=== Section Start ===

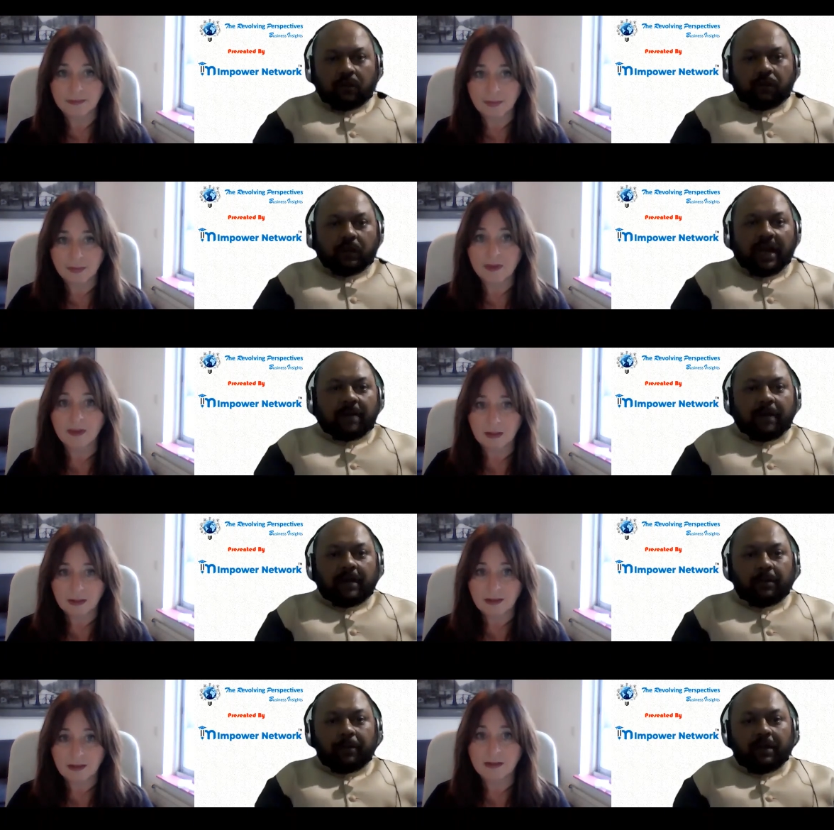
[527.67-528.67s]
Speaker 1: for that
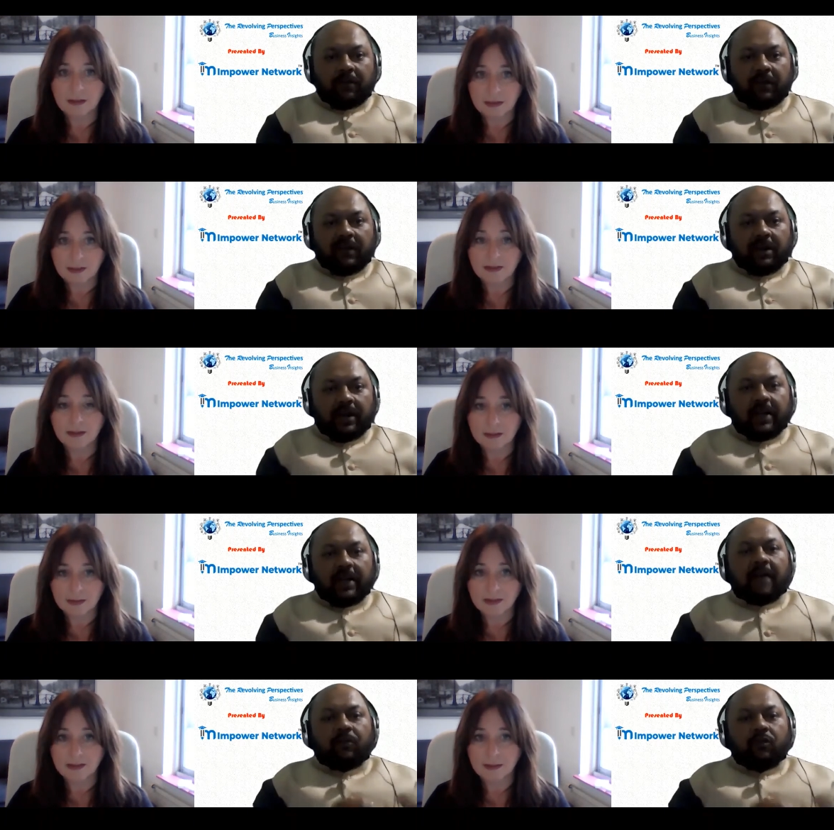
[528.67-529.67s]
matter, we will really
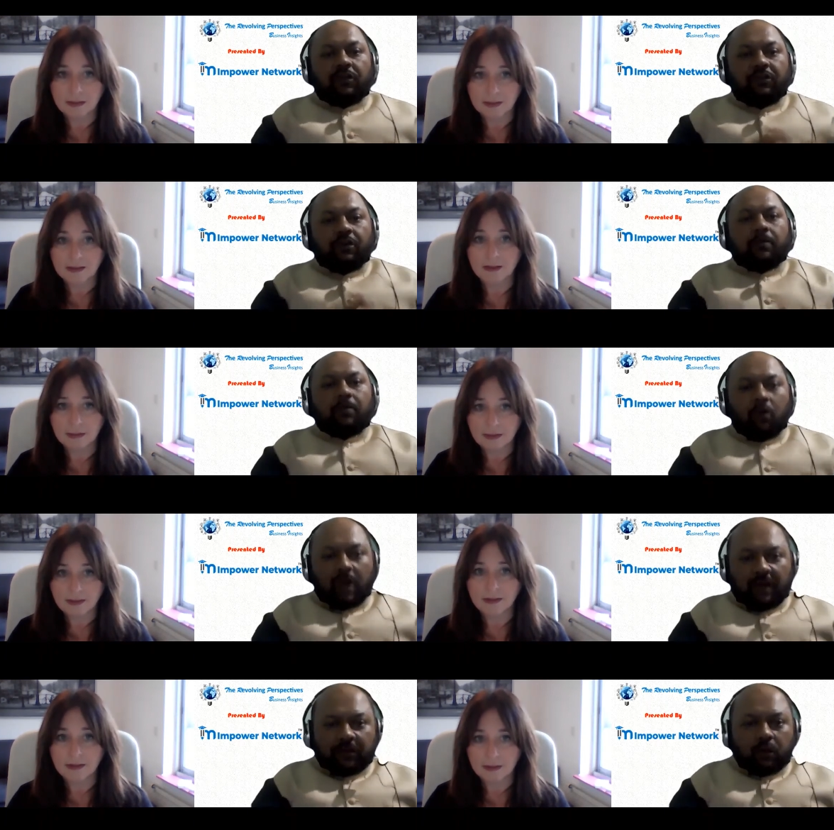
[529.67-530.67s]
have to, we should look
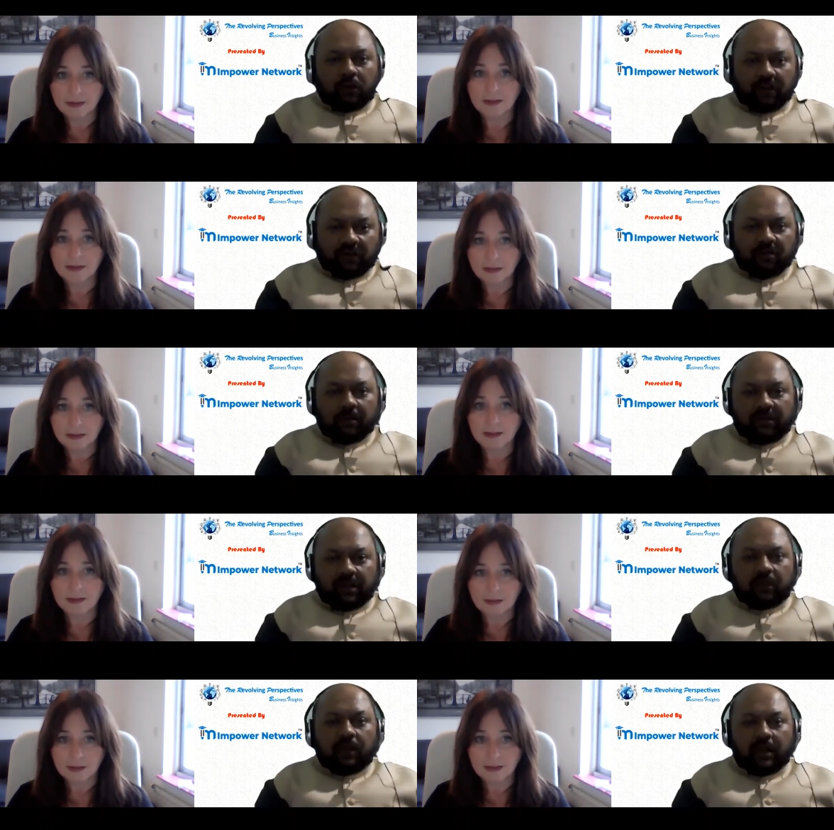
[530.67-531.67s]
after those customers
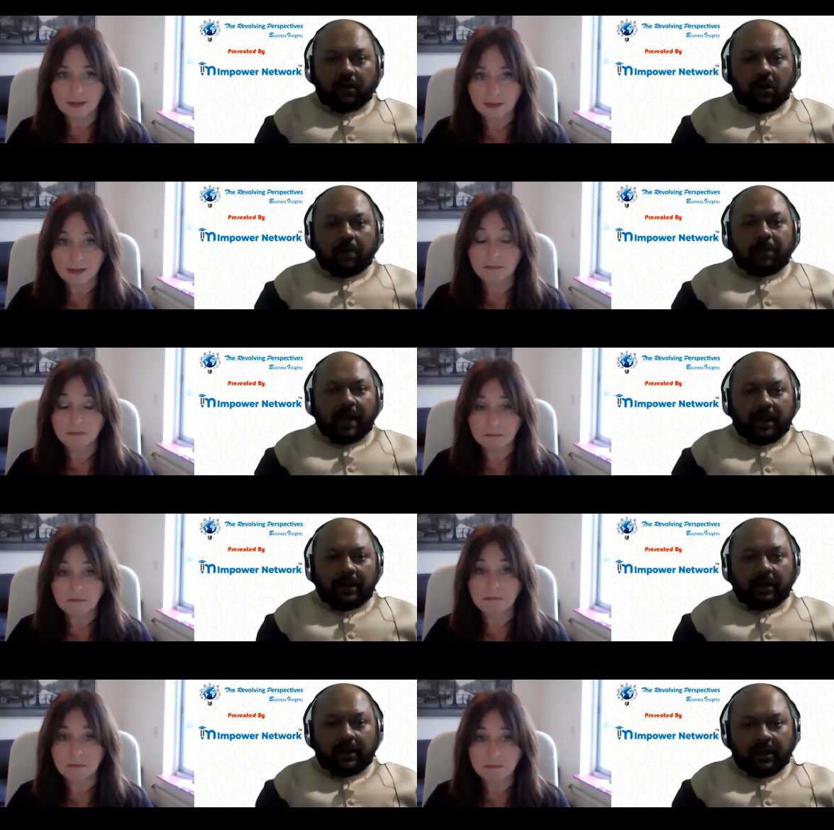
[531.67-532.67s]
as well on
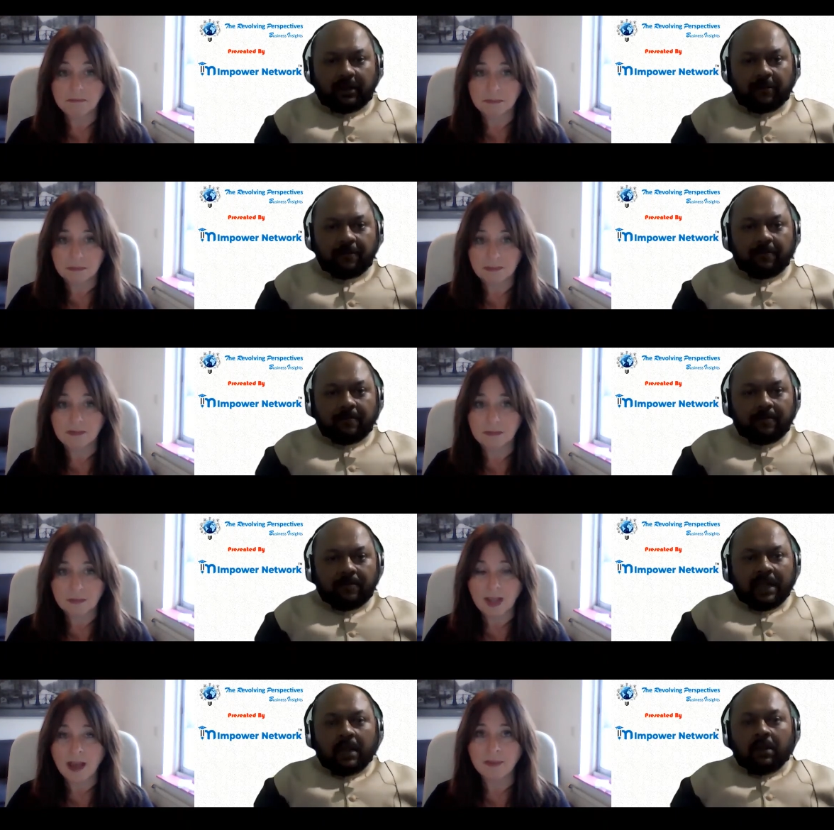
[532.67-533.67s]
priority, correct?
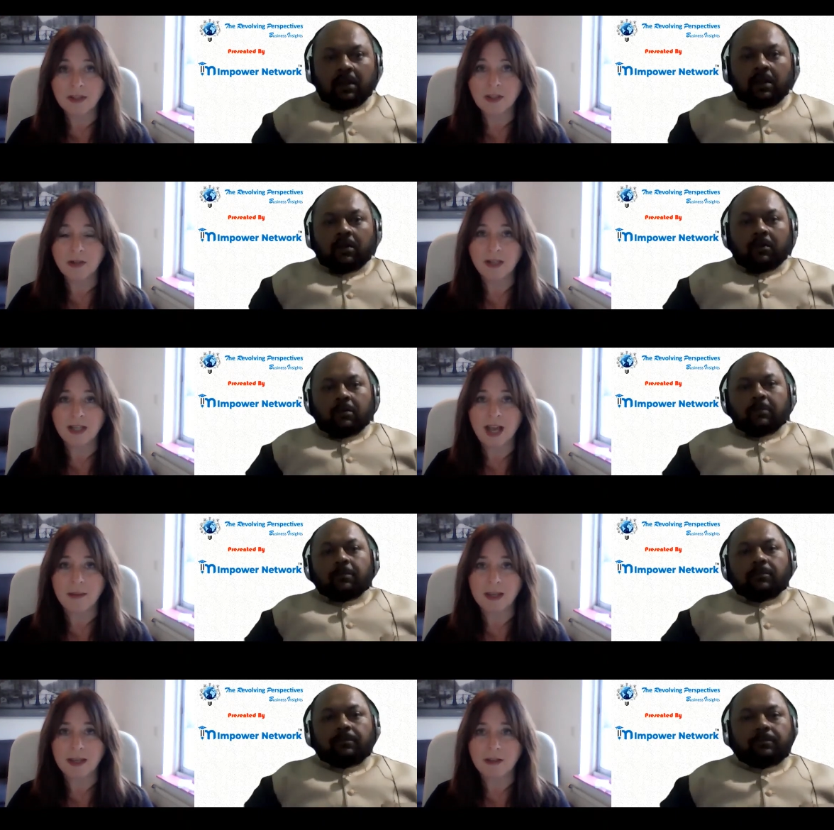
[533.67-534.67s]
Speaker 2: Absolutely.
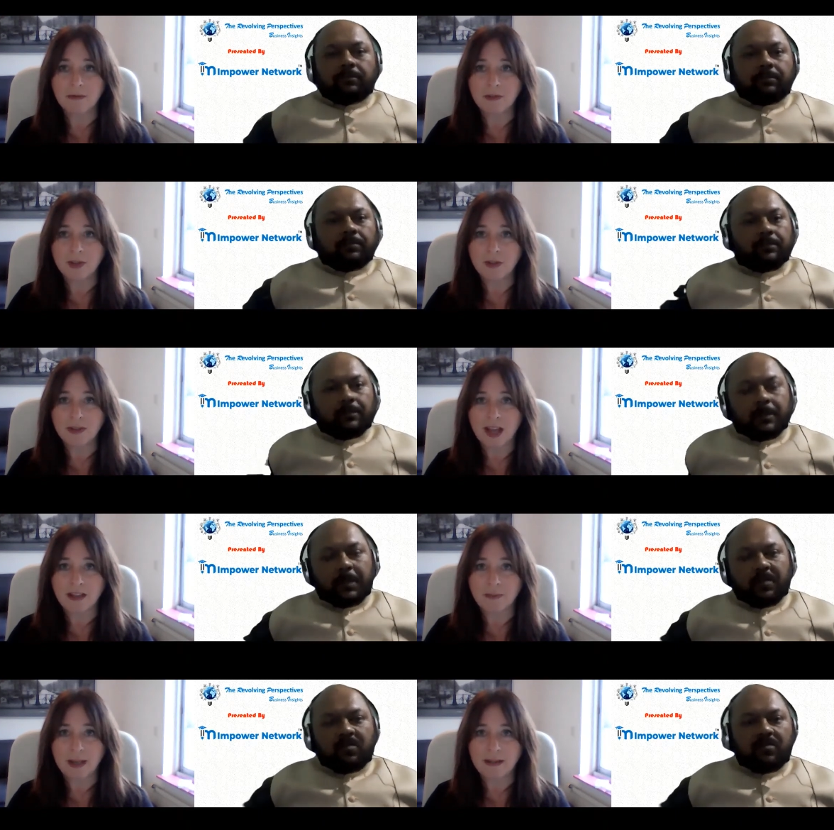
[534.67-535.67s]
I mean, review
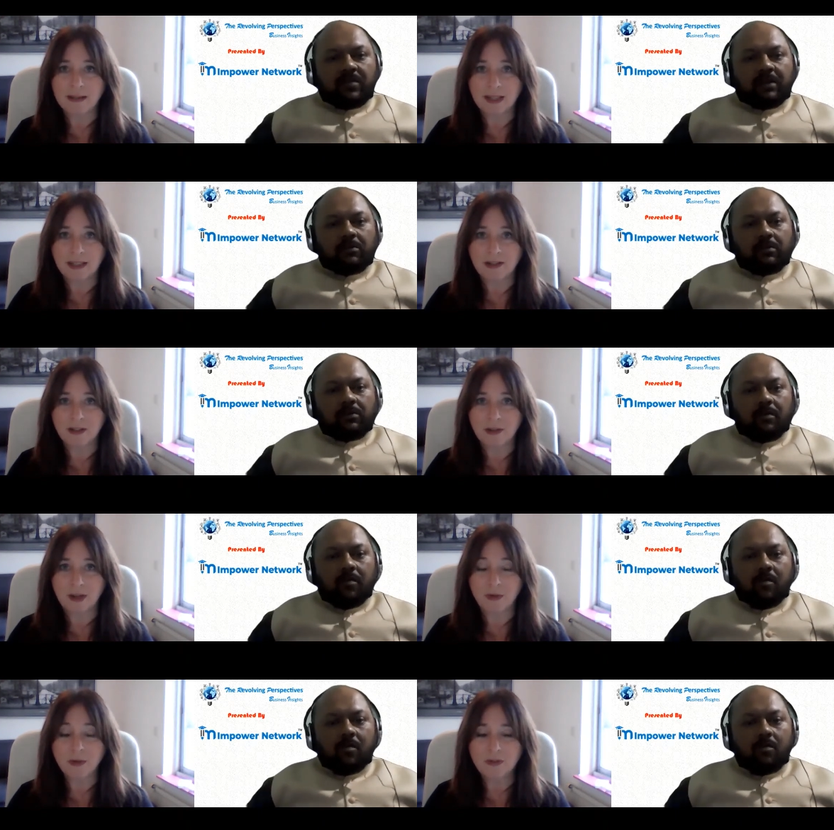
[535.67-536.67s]
sites basically
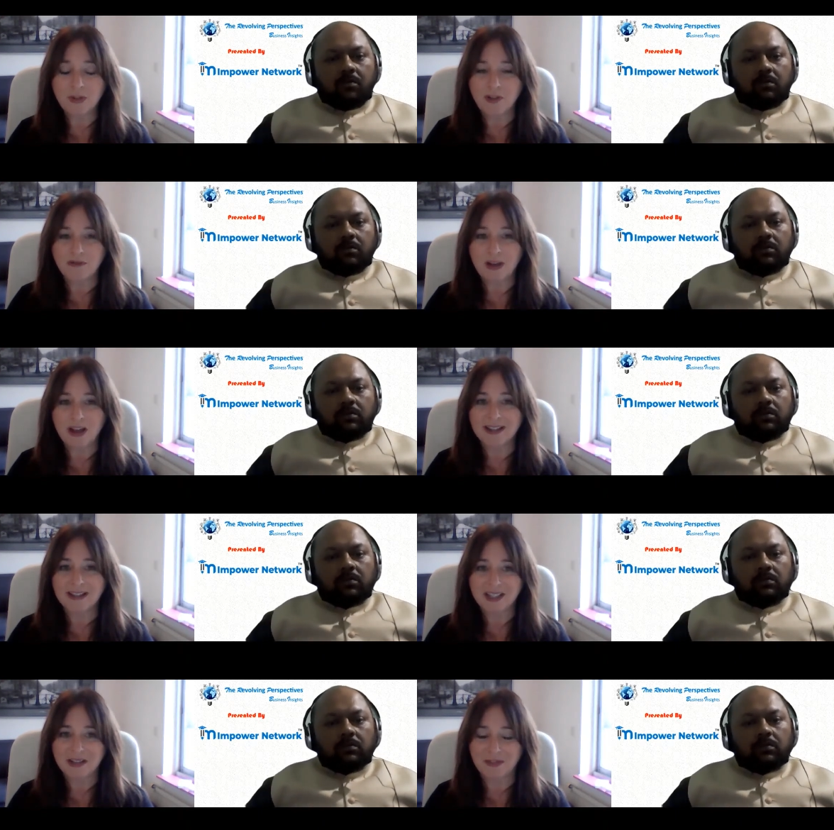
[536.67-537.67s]
do an awful lot of
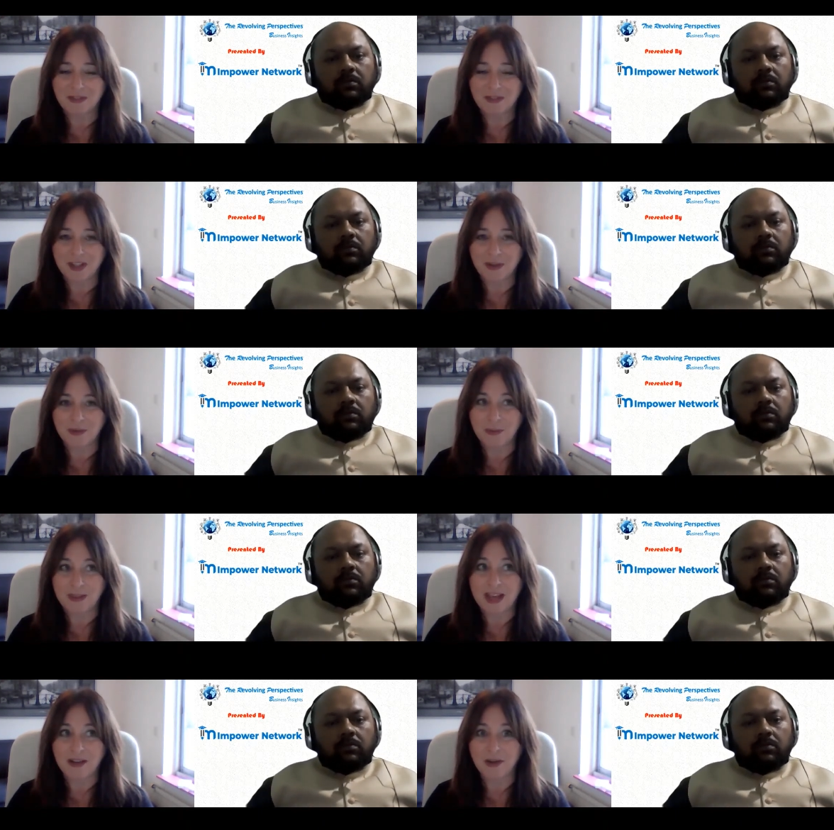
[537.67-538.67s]
marketing for you
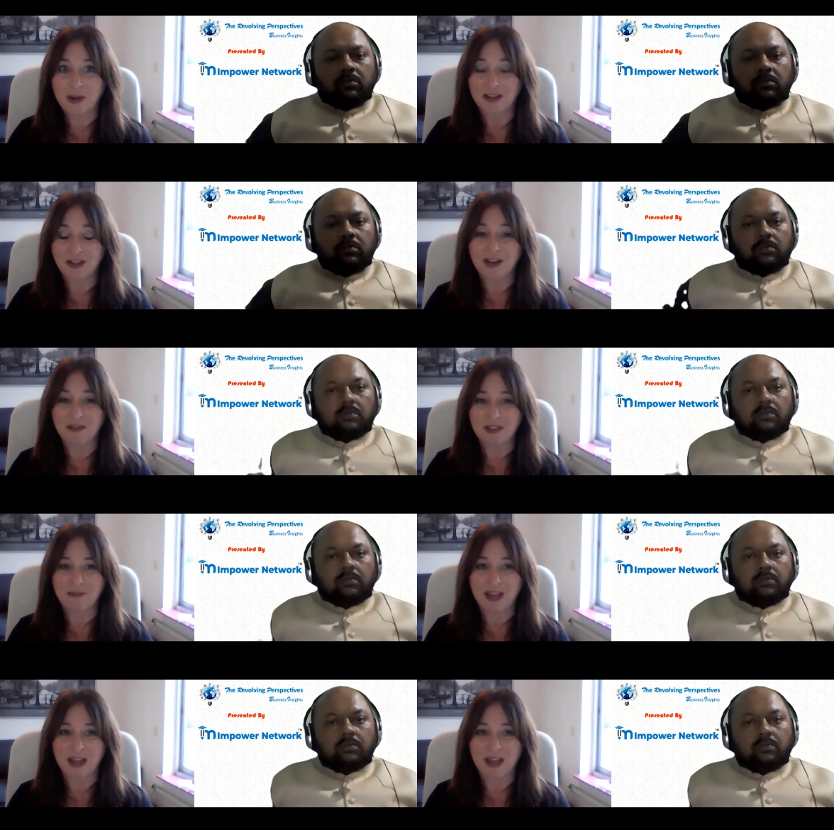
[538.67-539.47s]
without you actually having to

=== Section End ===

### TASK GOAL:
Verbatim copy without images: write the records above out in full.

### SOLUTION FOR THIS TASK:
[527.67-528.67s]
Speaker 1: for that
[528.67-529.67s]
matter, we will really
[529.67-530.67s]
have to, we should look
[530.67-531.67s]
after those customers
[531.67-532.67s]
as well on
[532.67-533.67s]
priority, correct?
[533.67-534.67s]
Speaker 2: Absolutely.
[534.67-535.67s]
I mean, review
[535.67-536.67s]
sites basically
[536.67-537.67s]
do an awful lot of
[537.67-538.67s]
marketing for you
[538.67-539.47s]
without you actually having to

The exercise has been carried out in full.